Task —
The line with "(440.34 s to 441.38 s)" through the last line of the entries: give these again exactly, and only these, without any pictures.

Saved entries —
# # # #

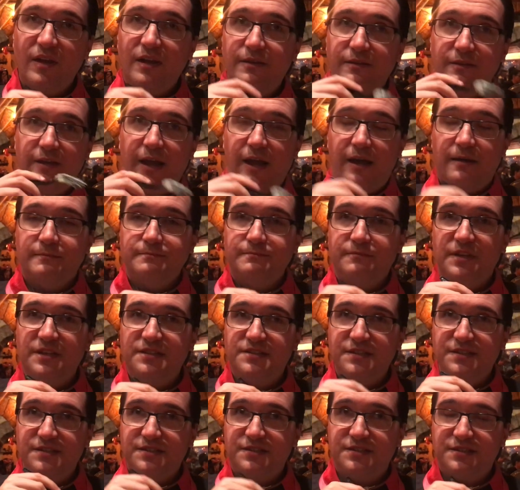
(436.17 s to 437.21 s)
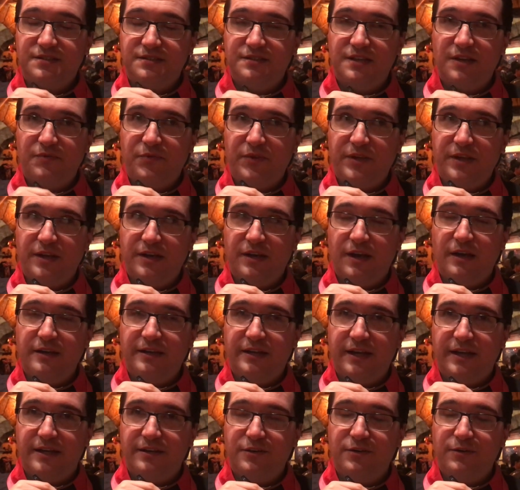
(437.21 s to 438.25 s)
Yeah, this is definitely a
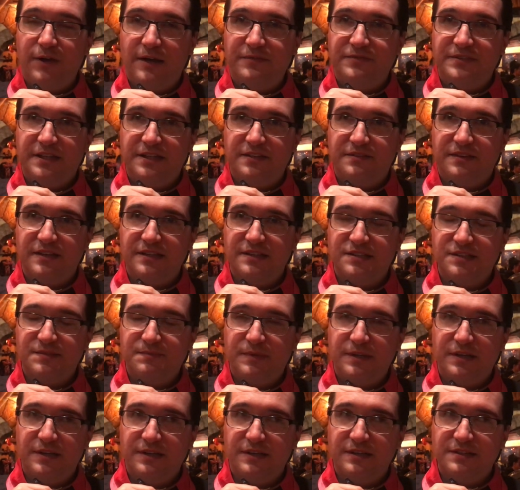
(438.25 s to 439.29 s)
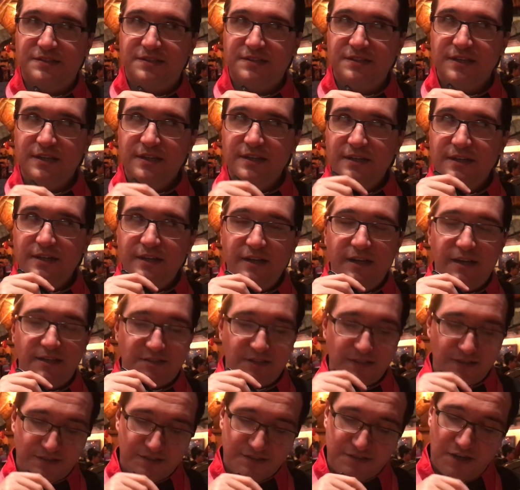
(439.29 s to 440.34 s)
get. You have to get this because
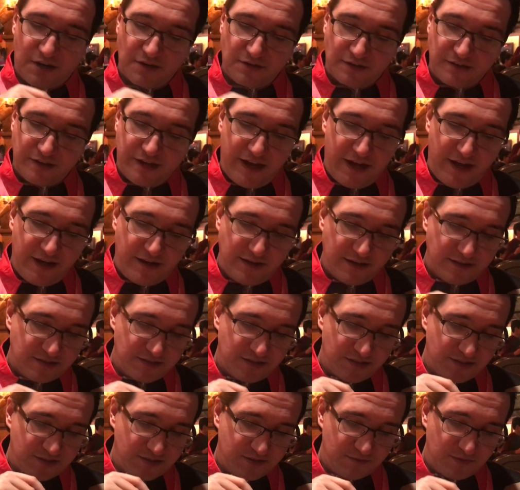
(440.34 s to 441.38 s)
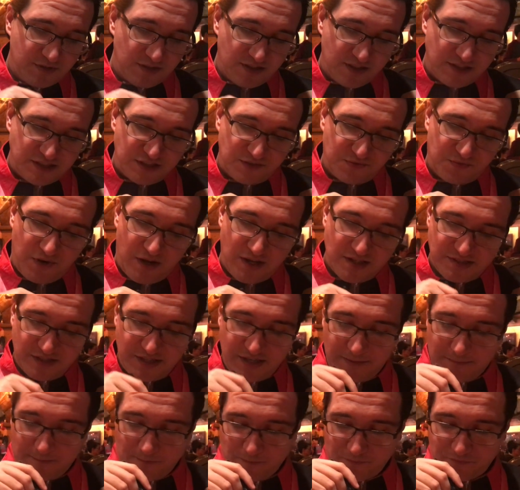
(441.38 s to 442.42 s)
it's chocolate cake. It's this delicious
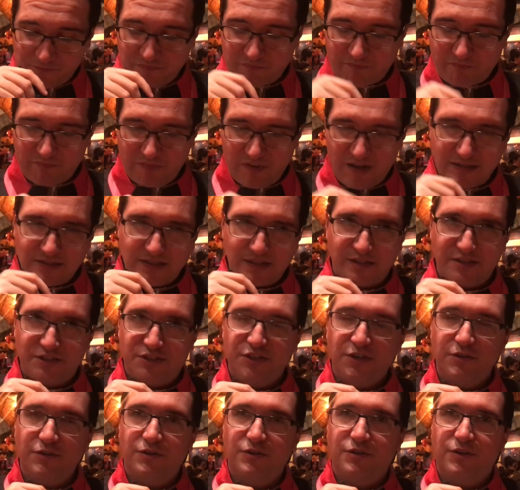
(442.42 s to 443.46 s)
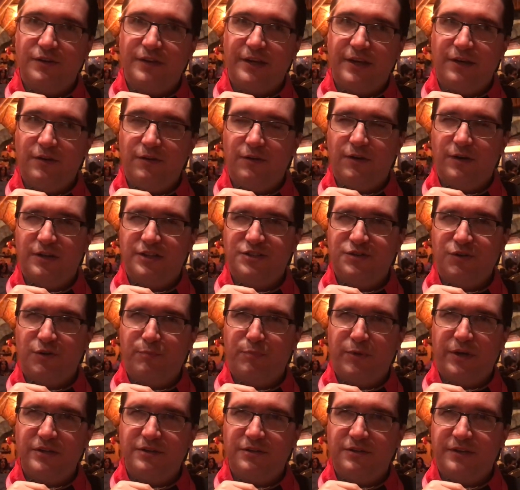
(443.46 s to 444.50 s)
frosting. It's like a sugar cookie or a
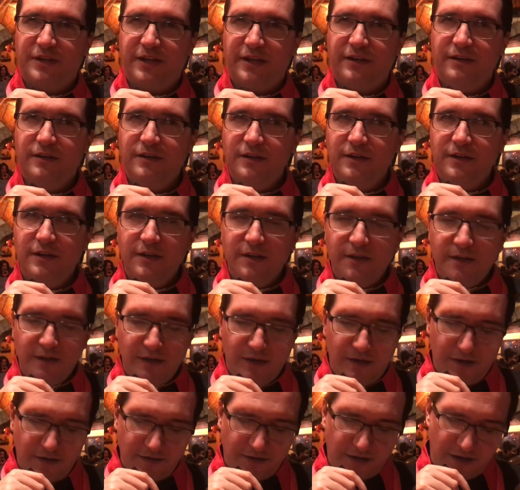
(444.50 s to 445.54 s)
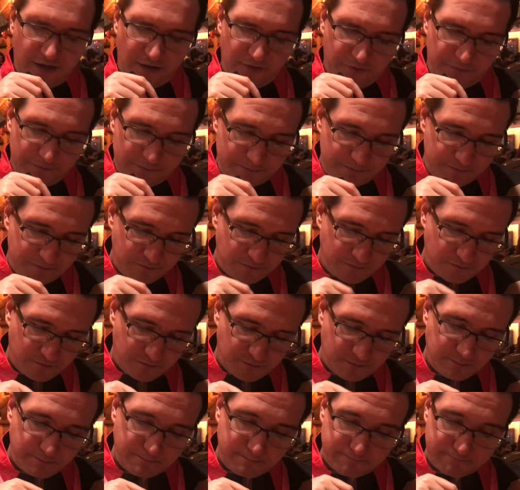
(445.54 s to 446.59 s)
shortbread cookie kind
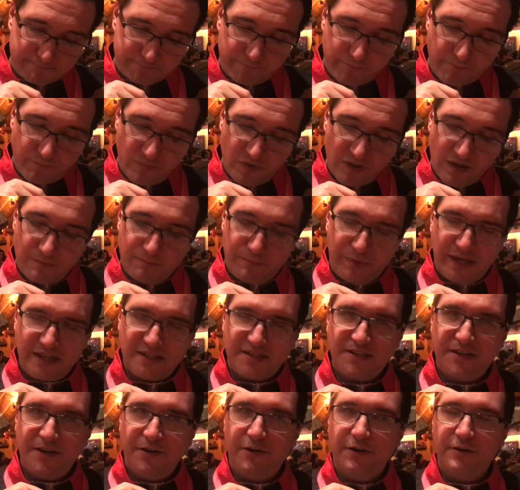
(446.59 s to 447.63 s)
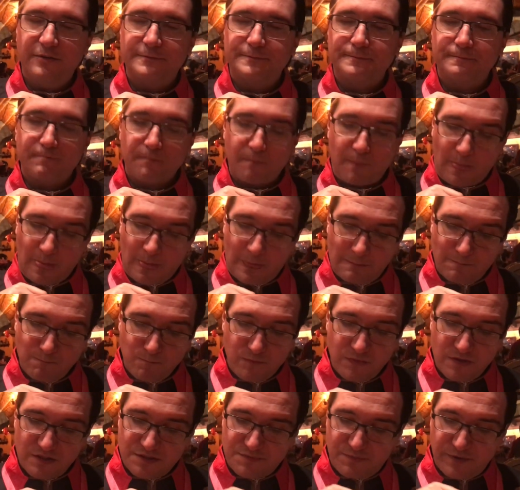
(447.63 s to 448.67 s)
of base here.
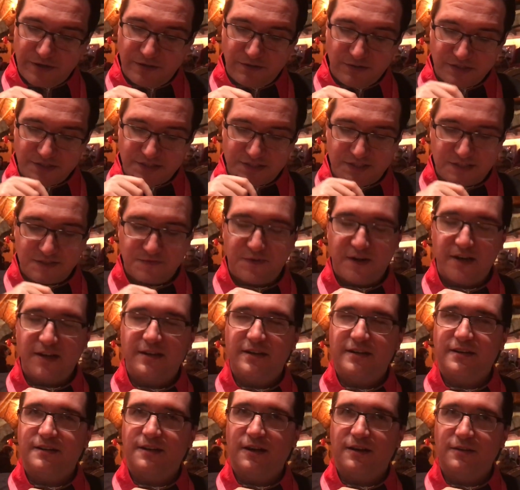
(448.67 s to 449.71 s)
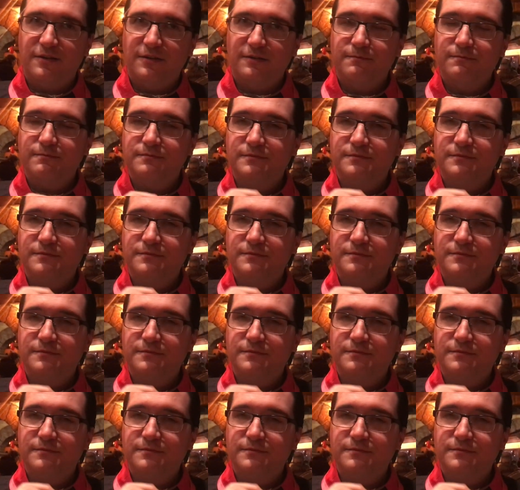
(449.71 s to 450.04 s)
Sprinkles just for added color.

# # # #

Written solution —
(440.34 s to 441.38 s)
(441.38 s to 442.42 s)
it's chocolate cake. It's this delicious
(442.42 s to 443.46 s)
(443.46 s to 444.50 s)
frosting. It's like a sugar cookie or a
(444.50 s to 445.54 s)
(445.54 s to 446.59 s)
shortbread cookie kind
(446.59 s to 447.63 s)
(447.63 s to 448.67 s)
of base here.
(448.67 s to 449.71 s)
(449.71 s to 450.04 s)
Sprinkles just for added color.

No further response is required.